I watched much of the tournament on TV, live from Korea, and was amazed.

The President’s Cup was staged at the breathtaking Jack Nicklaus Golf Club in Incheon. Rather than focusing my eyes on golf shots, however, I found myself mesmerized by the spectacular cityscape in the background. Incheon’s buildings seemed to loom majestically over the 7,300-yard course on two sides, while the waters of the Yellow Sea caressed the other two.

This wasn’t the Incheon I remembered.

The crowds for the President’s Cup were huge and enthusiastic. I was reminded of Korea’s love for golf.

I was sports editor of the Eighth Army Support Command newspaper, The Frontiersman, in 1965-66.

In August of ‘65, I covered the Eighth Army Golf Tournament, which was played on the beautiful Eighth Army Course in Seoul. Jack Nicklaus’ Incheon dazzler was not yet even a dream. But Nicklaus was an up-and-coming young “phenom” who would soon make his mark.

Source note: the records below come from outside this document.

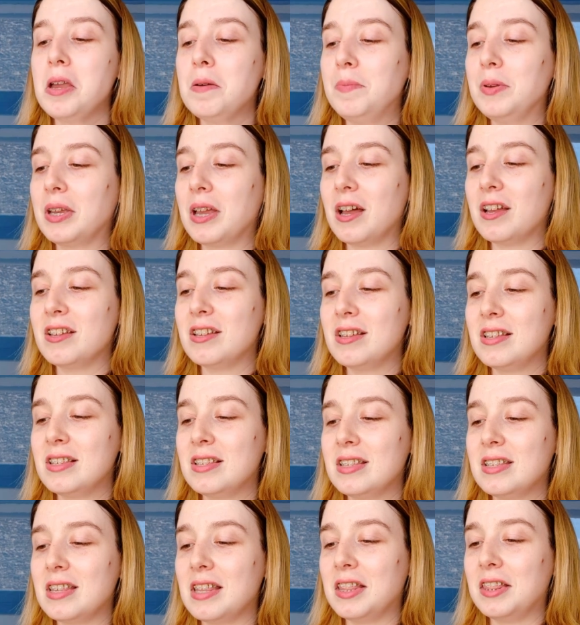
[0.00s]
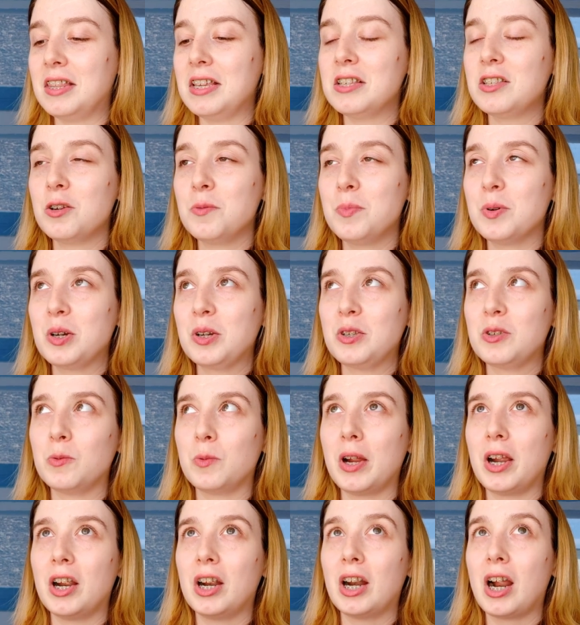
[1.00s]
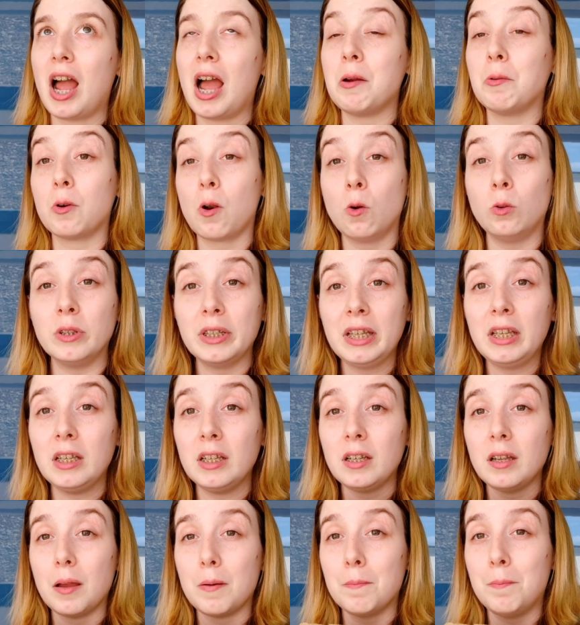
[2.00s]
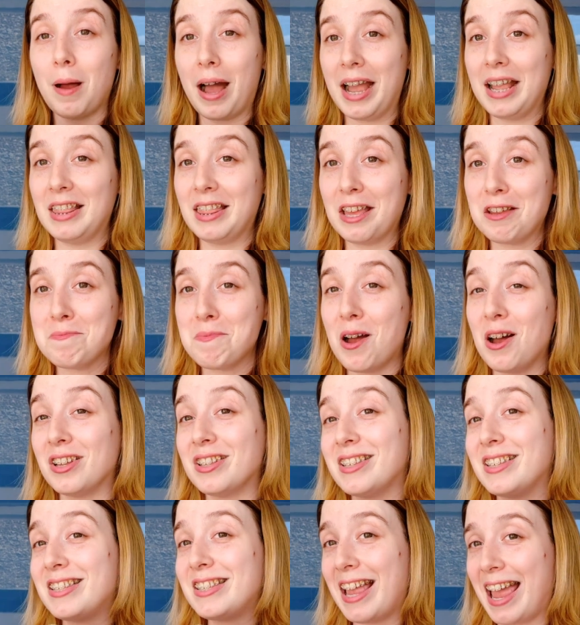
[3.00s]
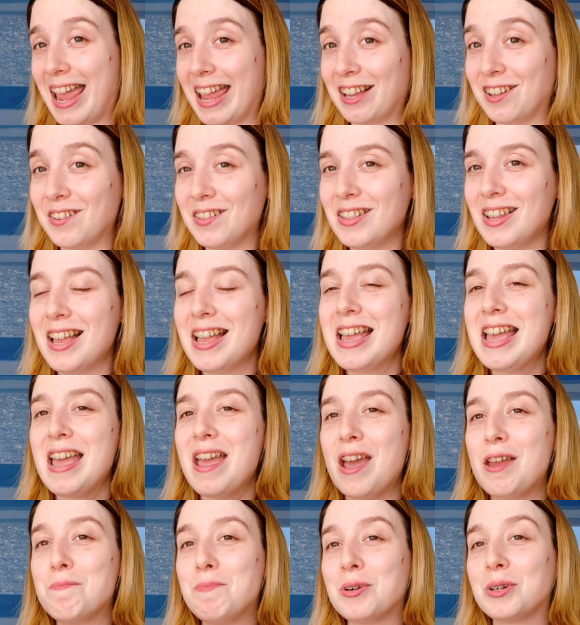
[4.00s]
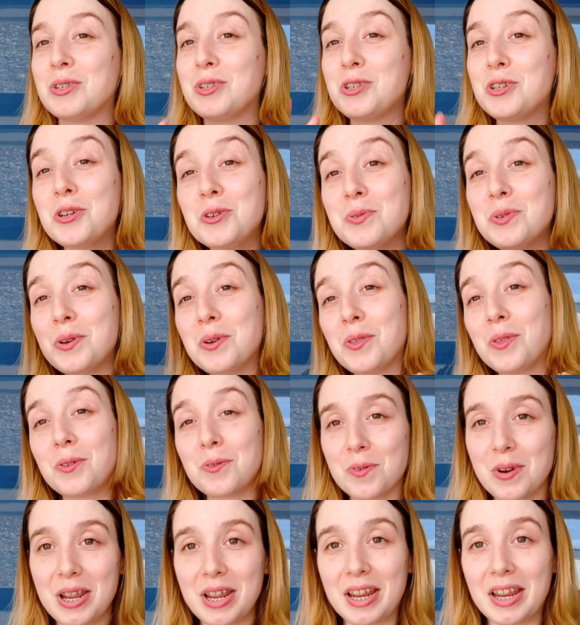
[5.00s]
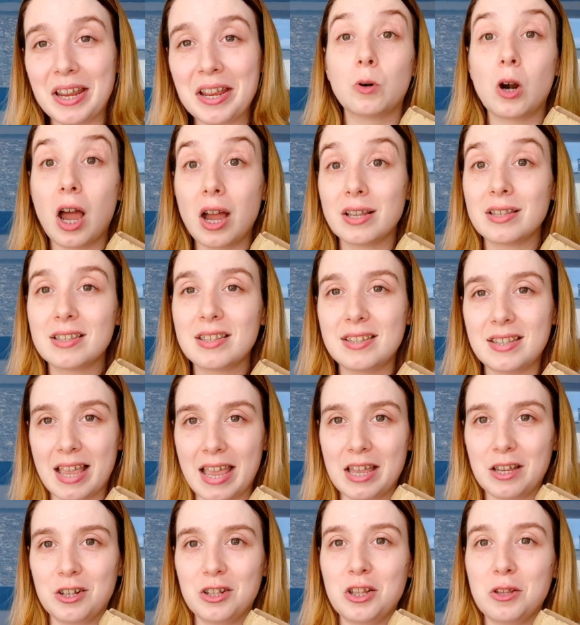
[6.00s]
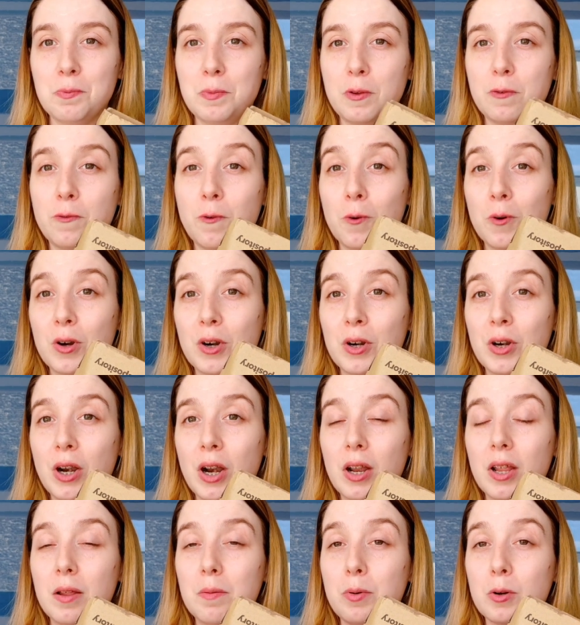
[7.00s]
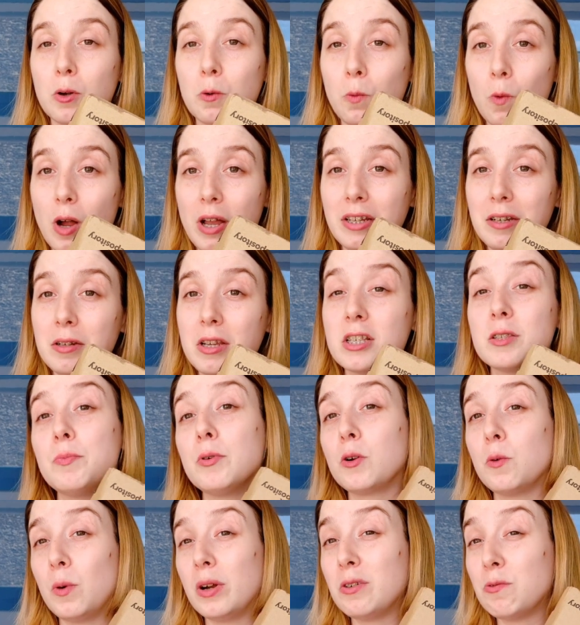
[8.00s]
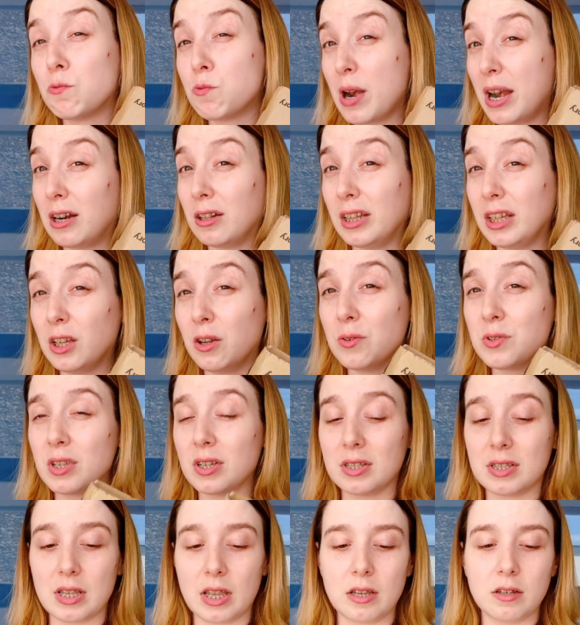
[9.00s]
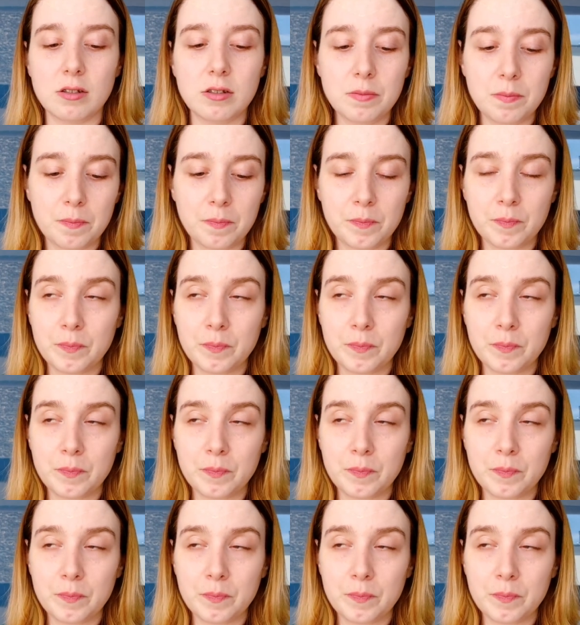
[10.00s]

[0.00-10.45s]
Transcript: Because these are books where I would only buy them on sale, and books 2 and 3 were on sale before book 1, because book 1 rarely goes on sale.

I spent five days on the Seoul course following the golfers.

Thirty-one-year-old Sgt. Orville Moody — a future PGA champ — won that tourney in an 18-hole playoff.

An All-Army and Interservice champ, Moody was discharged the following year after 14 years of service. His buddy, Lee Trevino, a Marine, convinced him to leave the Army to join the professional tour.

Moody’s tour nickname became “Sarge,” and he won the 1969 U.S. Open.

Sarge died in 2008, at age 74.

My impression of Moody after following him for five days on the U.S. Army course in Seoul was that he was a gentleman’s gentleman: soft-spoken and gracious.

He never changed, unlike the universe around him.

JIM CARNETT, who lives in Costa Mesa, worked for Orange Coast College for 37 years.